Jagged Alliance : Back in Action est un jeu correct. Déjà la richesse de son gameplay, à rapprocher de ce que faisait la série des Commandos, est assez rare de nos jours. Ensuite, sa durée de vie est assez longue : comptez au minimum une grosse quinzaine d'heures pour en voir le bout. Le problème, c'est son manque hallucinant de finitions affichées, et ce, dans tous les domaines. Les graphismes nous ramènent des années en arrière, certains éléments de gameplay (comme la possibilité de définir la direction dans lequel le personnage regarde) manquent cruellement. L'interface est peu pratique à utiliser, et surtout les nombreux bugs sont une véritable source d'agacement.

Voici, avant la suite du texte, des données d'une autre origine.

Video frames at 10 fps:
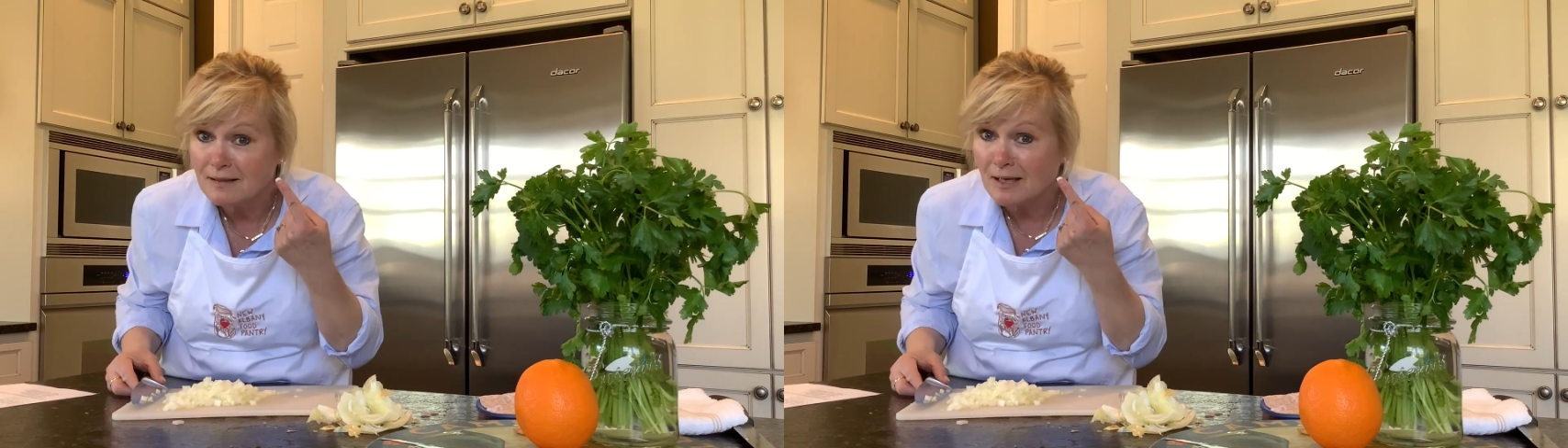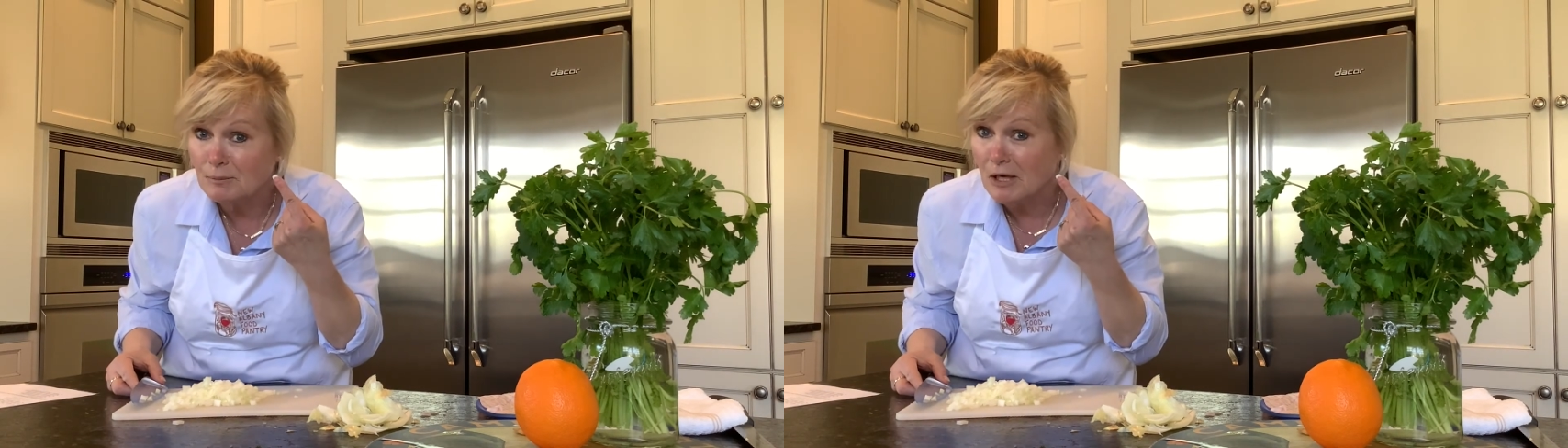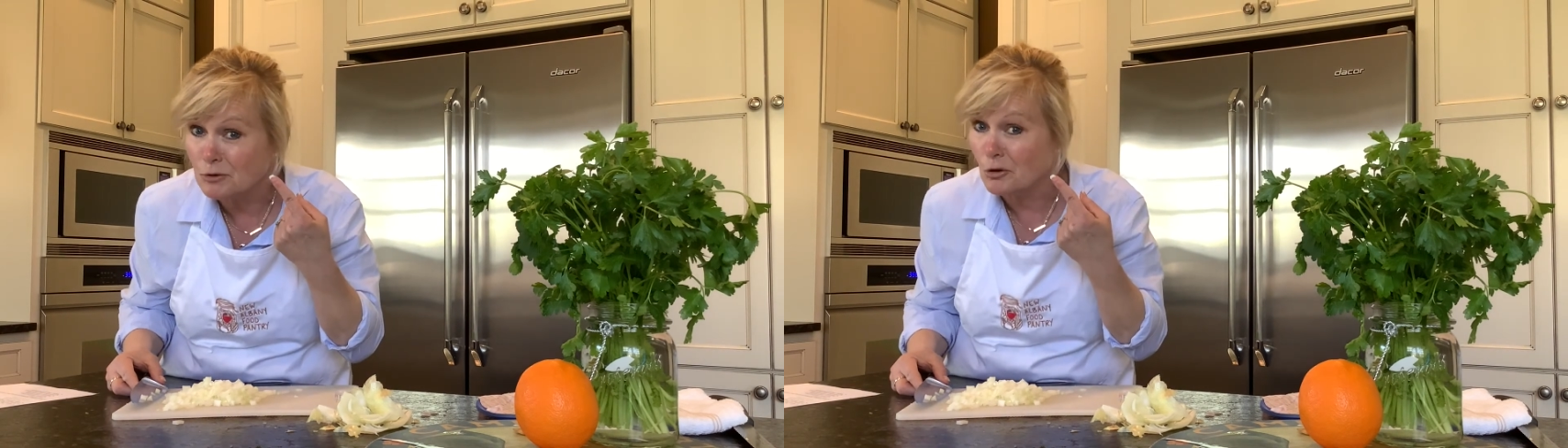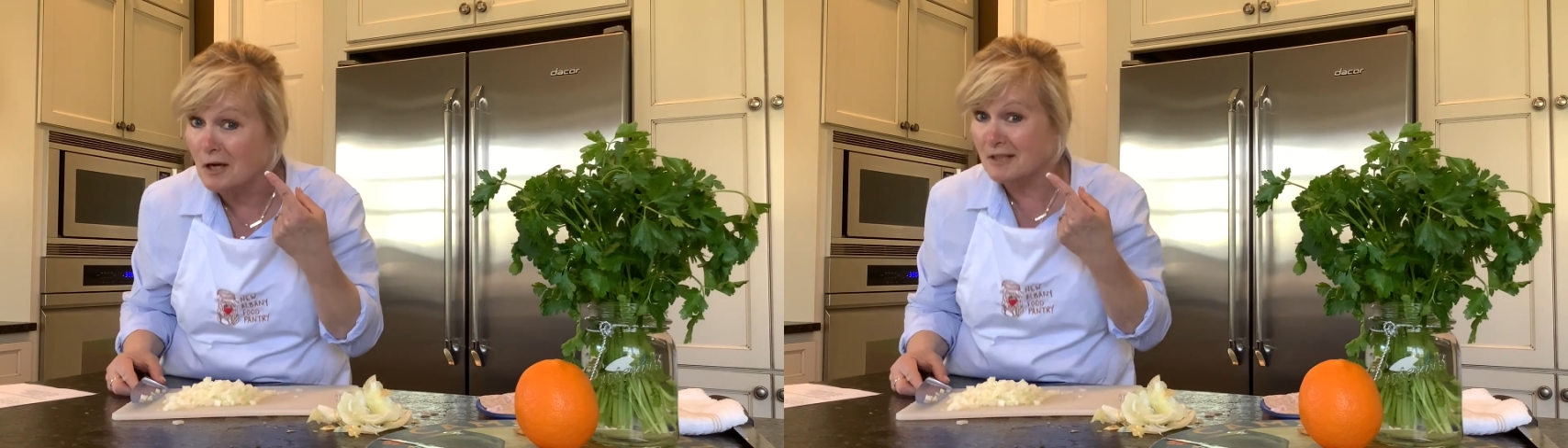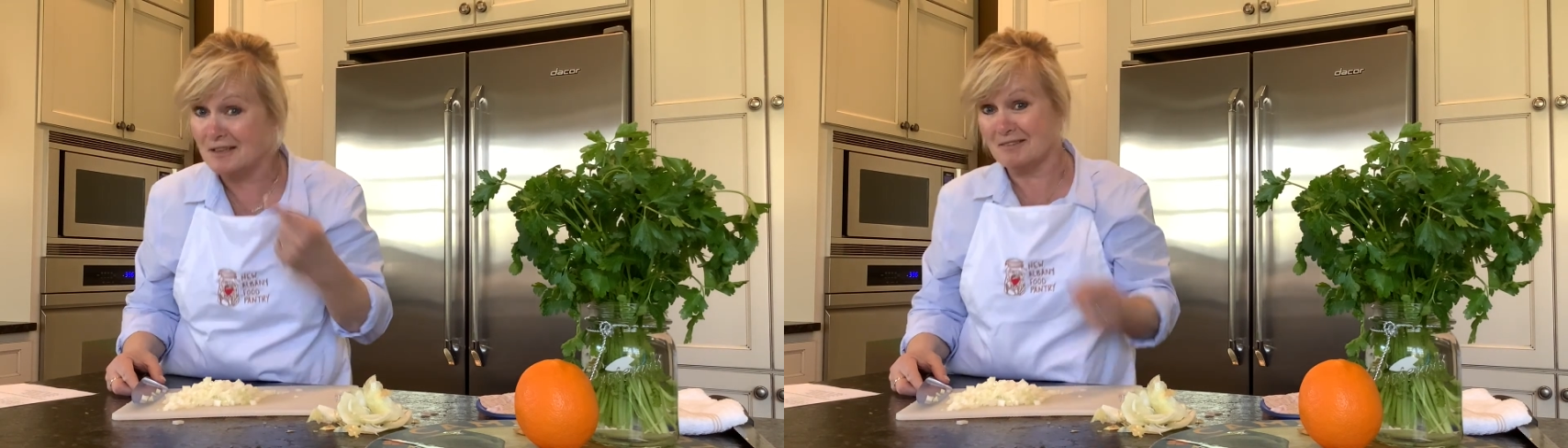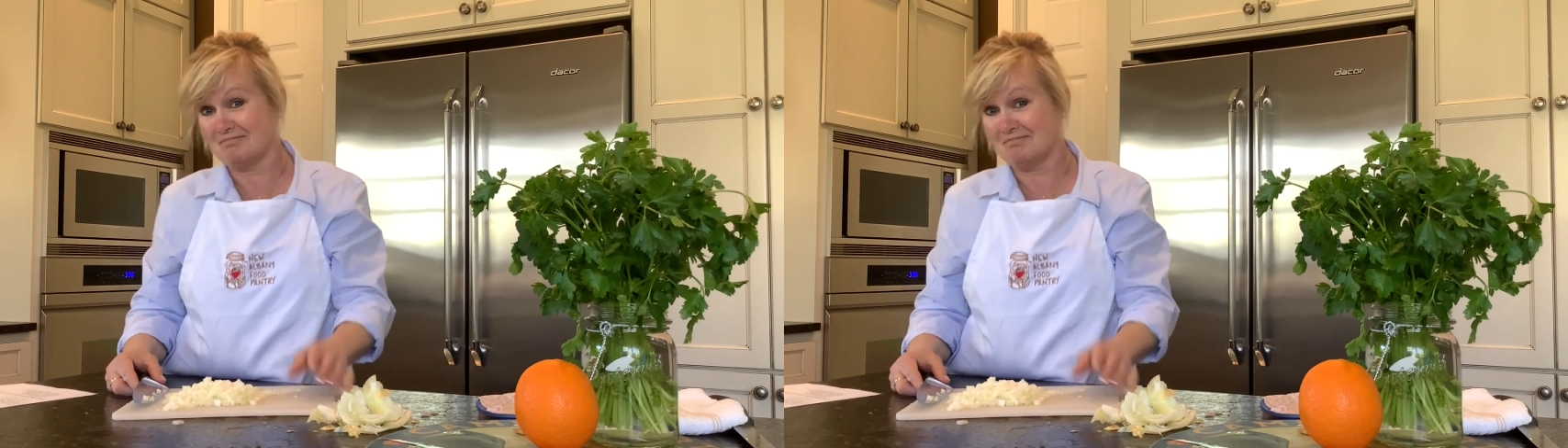I'm not crying.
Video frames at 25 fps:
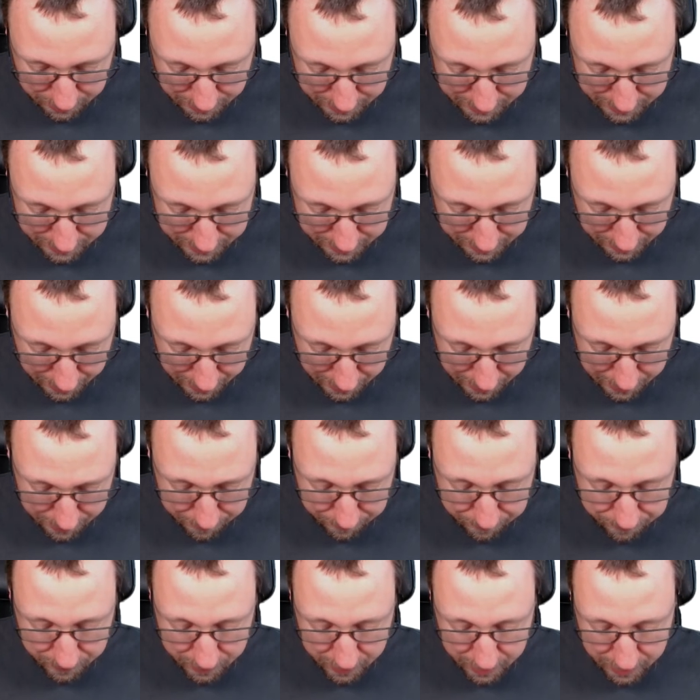
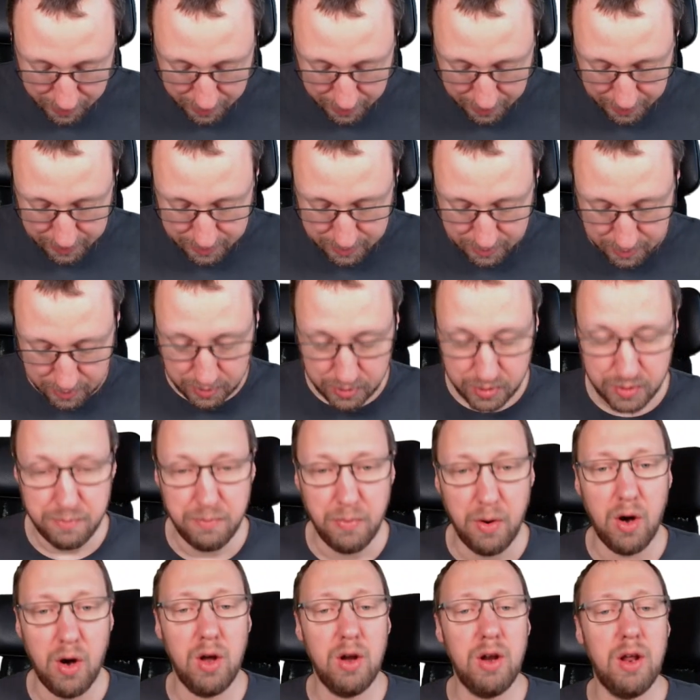star is
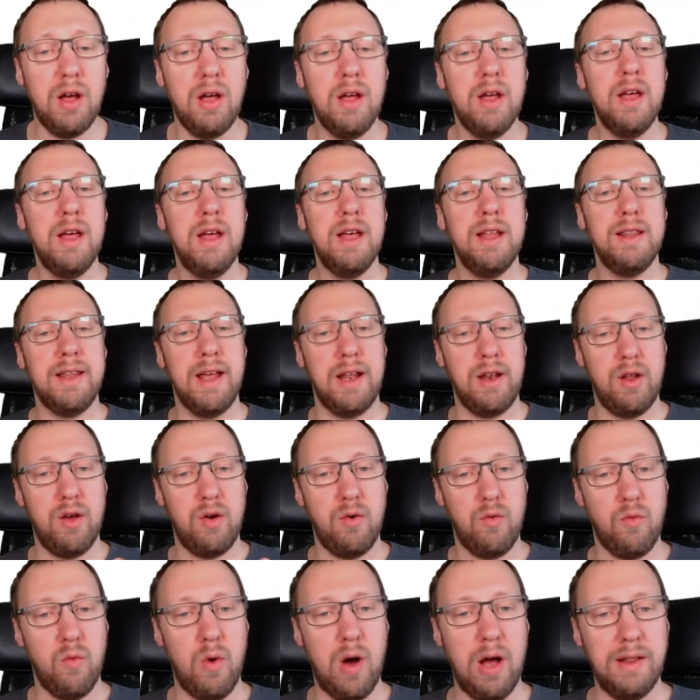smaller than
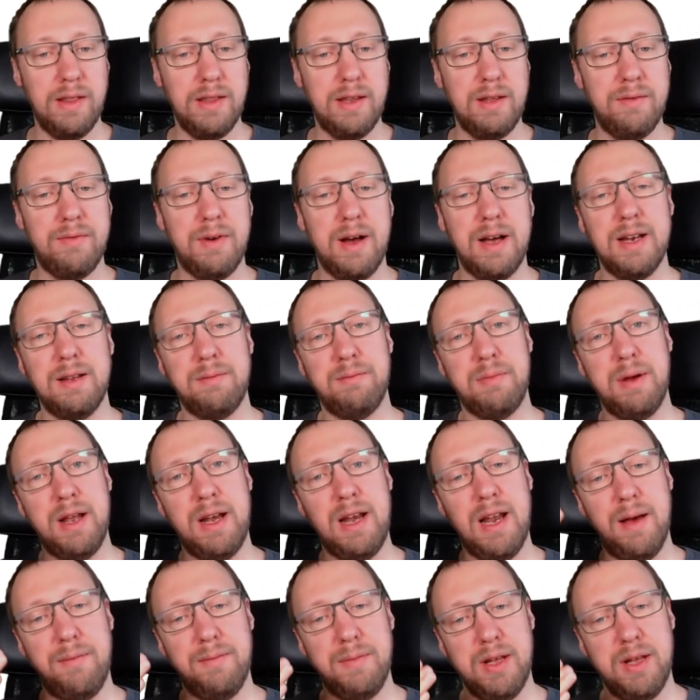1 divided by
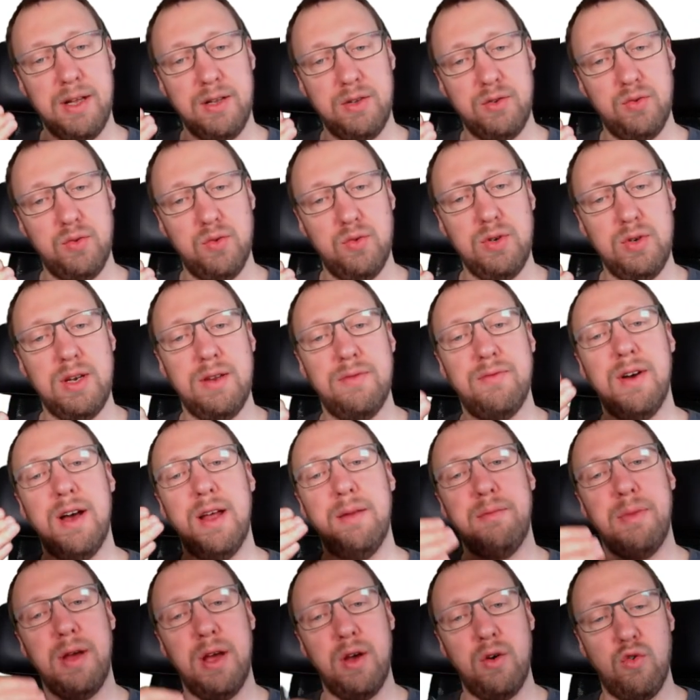lambda 2
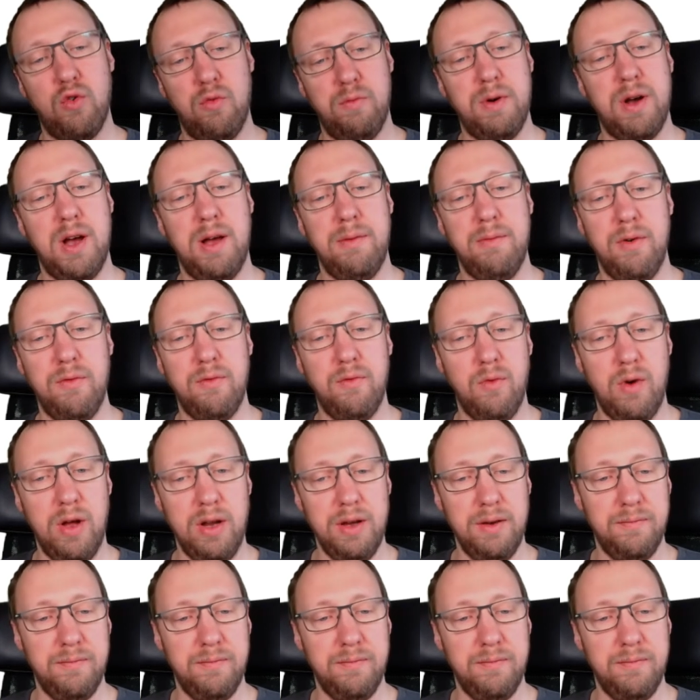divided by rho prime of 1.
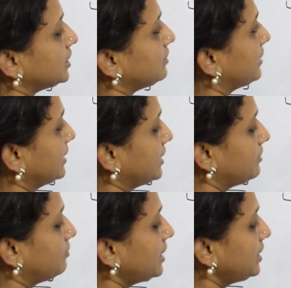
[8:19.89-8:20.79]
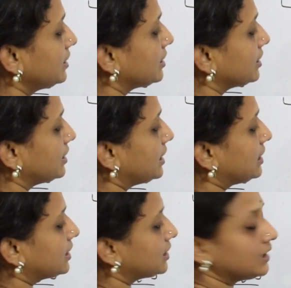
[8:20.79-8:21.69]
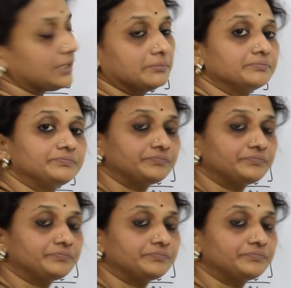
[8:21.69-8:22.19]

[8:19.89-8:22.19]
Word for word: divided by delta T.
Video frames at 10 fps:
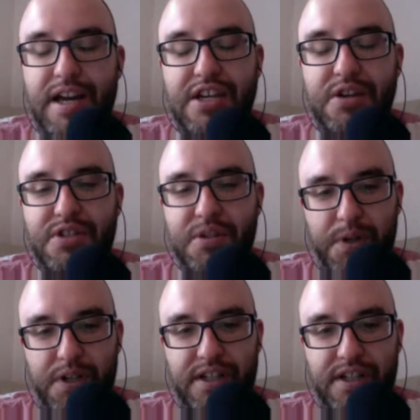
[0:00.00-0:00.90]
He used to
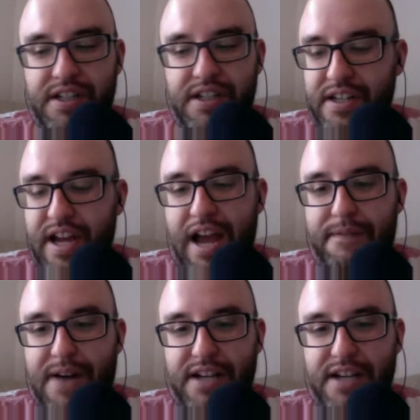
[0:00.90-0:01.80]
work
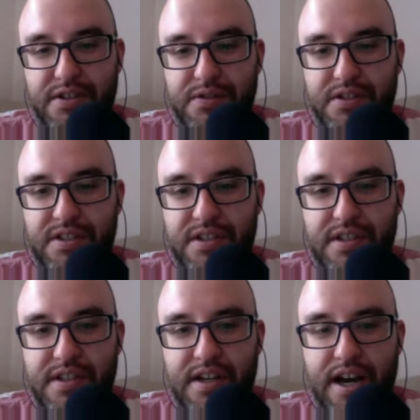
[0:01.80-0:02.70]
at Fox News
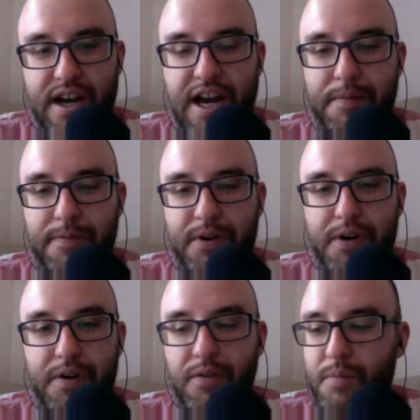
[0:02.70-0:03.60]

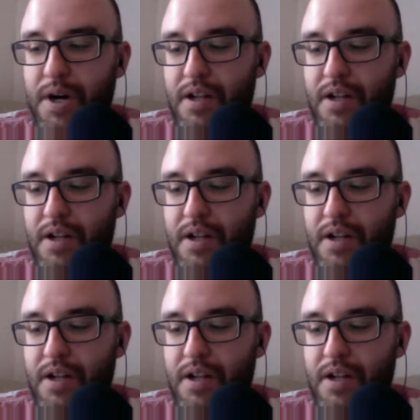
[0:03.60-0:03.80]
for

Le pire, c'est que Back in Action aurait pu être une grosse claque, il aurait même dû l'être vu qu'il se base sur l'excellent Jagged Alliance 2. Au final, nous n'avons devant nous qu'un jeu juste correct, mais ne valant vraiment pas les quarante euros demandés. Et si vous tenez absolument à jouer à un bon jeu tactique, Jagged Alliance 2 coûte quatre fois moins cher sur certains sites spécialisés, et même s'il commence à accuser son âge, il reste toujours une référence du jeu PC.
Points forts
- Un contenu riche et de qualité
- Update graphique par rapport à l'épisode de base
- Une grande zone de jeu
- Le gameplay un peu remanié
- Une grosse quarantaine de personnages
- Drôle et cohérent
Points faibles
- Aucune nouveauté sur le scénario et le contenu
- Un prix complètement prohibitif
- Finitions à revoir (bugs...)
- Daté graphiquement
- Interface peu ergonomique
- Certains mouvements essentiels absents
Back in Action n'est décidément pas le signe du renouveau de la série, mais plutôt le signe de sa décadence. Avec un tel matériau de base, les développeurs ne pouvaient pas se planter et pourtant ils l'ont fait. Si on ne peut décemment pas dire que le jeu est mauvais, la sensation est quand même amère : dix ans d'attente pour une malheureux update graphique et quelques changements au niveau du gameplay... à 10 euros ça passe, à 40 c'est déjà plus problématique.